(Extracted records)
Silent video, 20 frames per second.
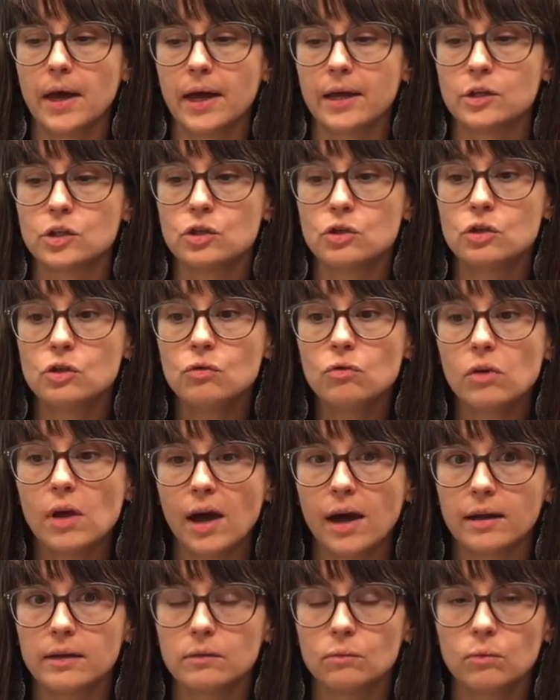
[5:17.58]
And to do
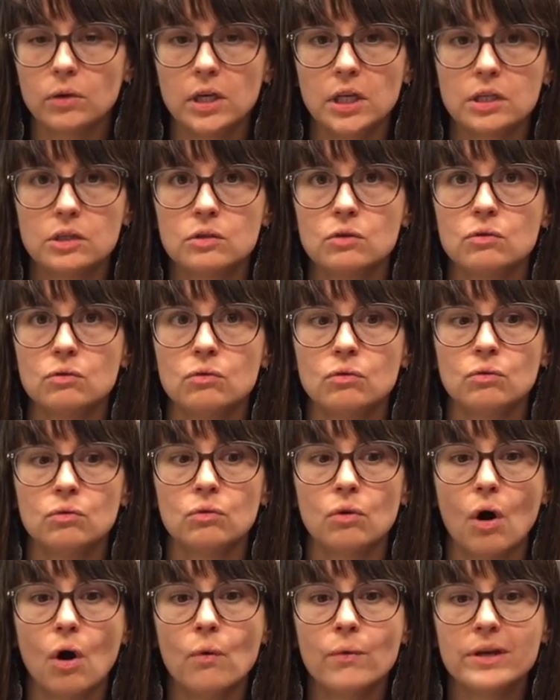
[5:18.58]
that, we need to
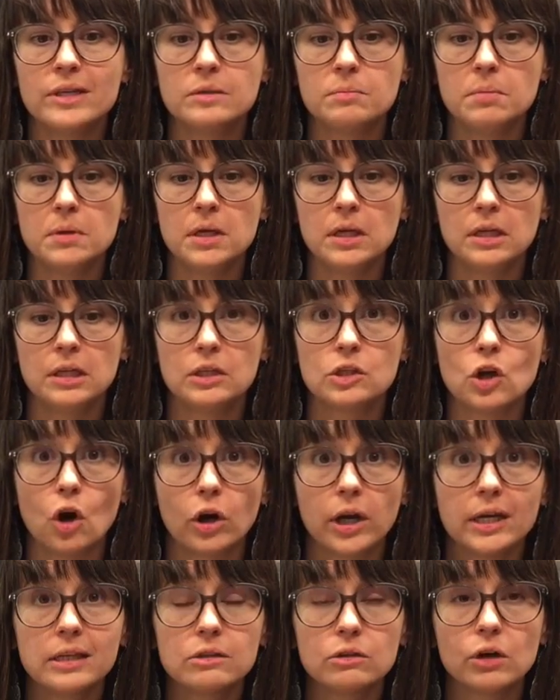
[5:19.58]
always be
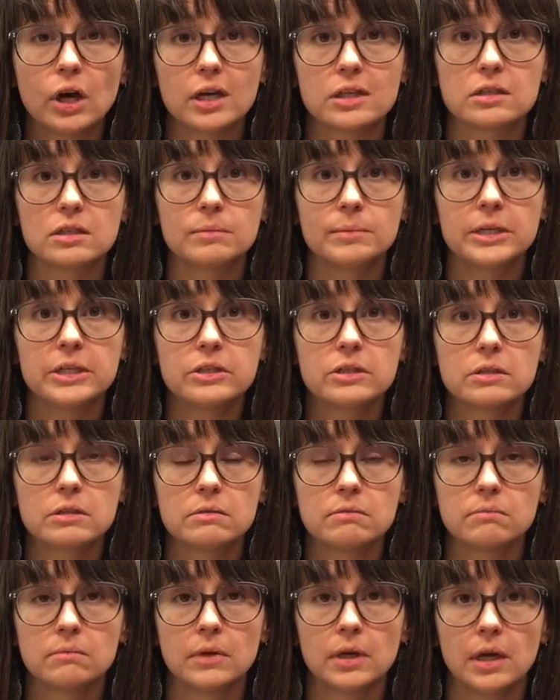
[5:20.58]
talking to customers
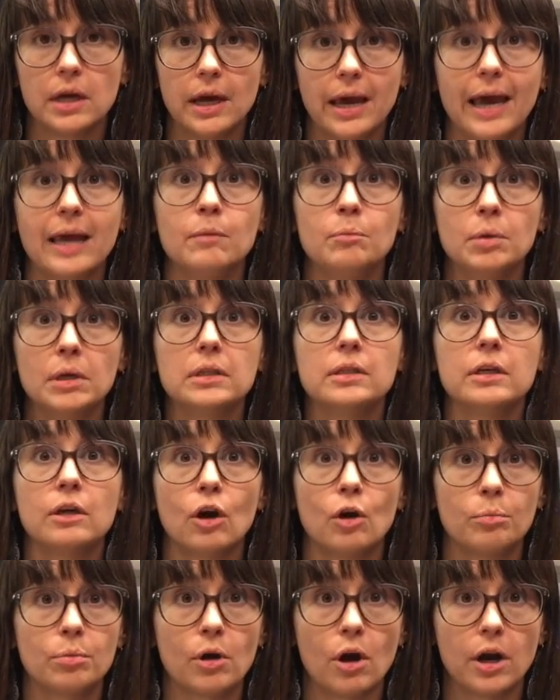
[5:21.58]
and building
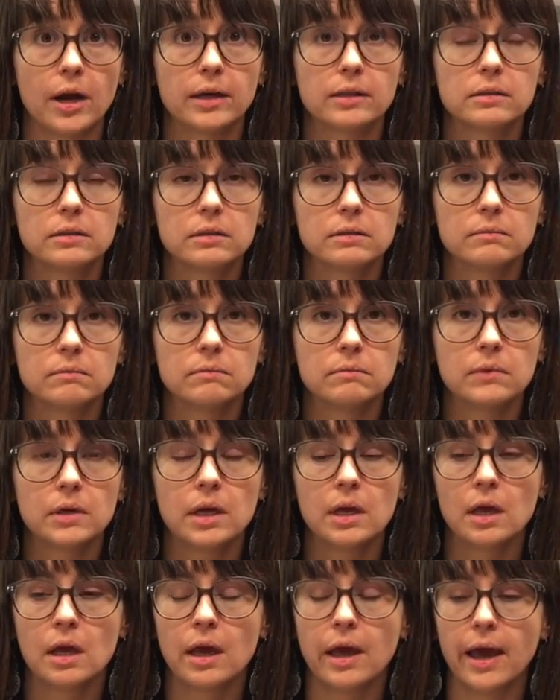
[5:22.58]
our product.
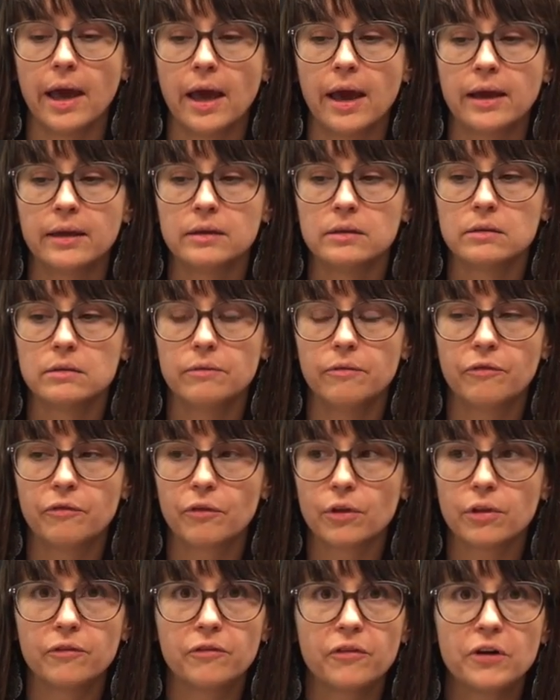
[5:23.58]
And
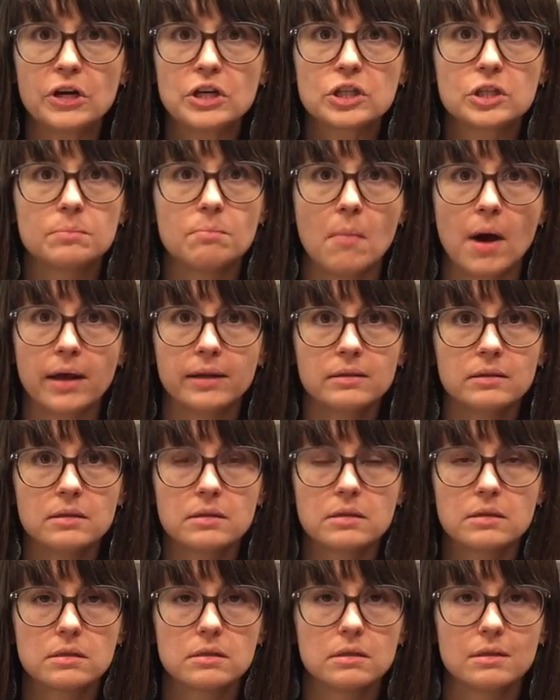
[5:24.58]
for the first
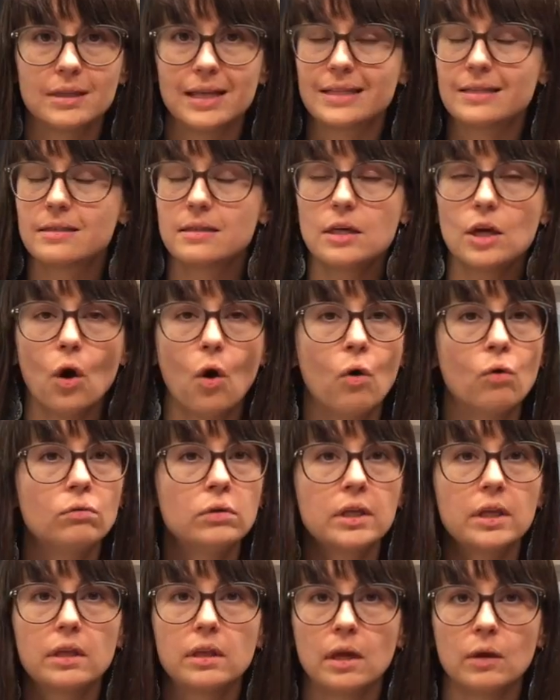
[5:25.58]

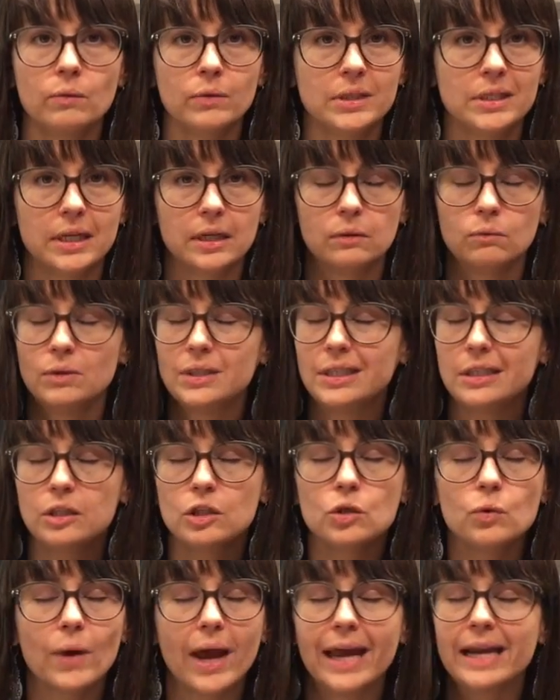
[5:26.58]
only thing we did. We
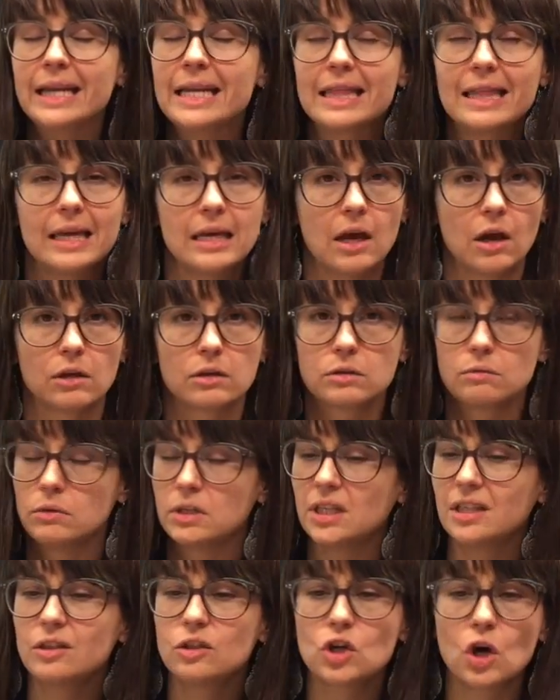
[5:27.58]
didn't do anything else. We
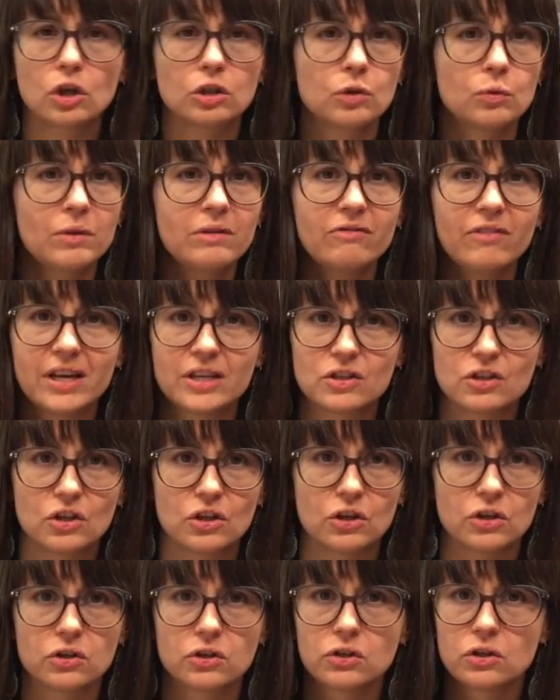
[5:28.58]
didn't talk to
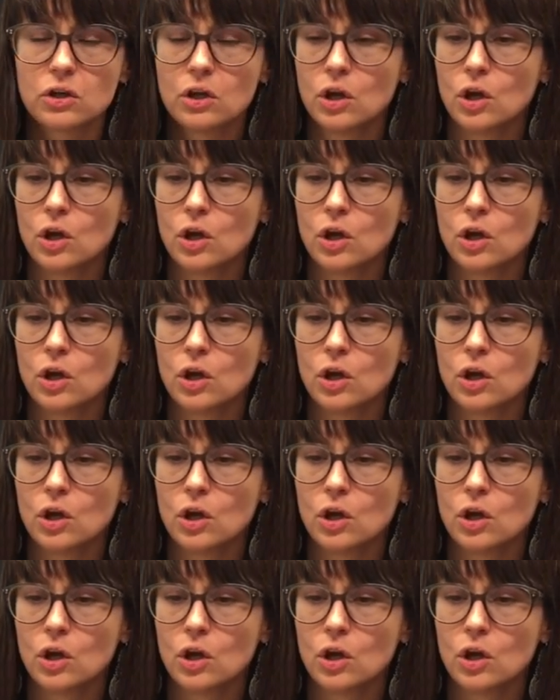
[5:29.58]
investors.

## Work instruction:
Print every record exactly without the images.

## Response area:
Silent video, 20 frames per second.
[5:17.58]
And to do
[5:18.58]
that, we need to
[5:19.58]
always be
[5:20.58]
talking to customers
[5:21.58]
and building
[5:22.58]
our product.
[5:23.58]
And
[5:24.58]
for the first
[5:25.58]

[5:26.58]
only thing we did. We
[5:27.58]
didn't do anything else. We
[5:28.58]
didn't talk to
[5:29.58]
investors.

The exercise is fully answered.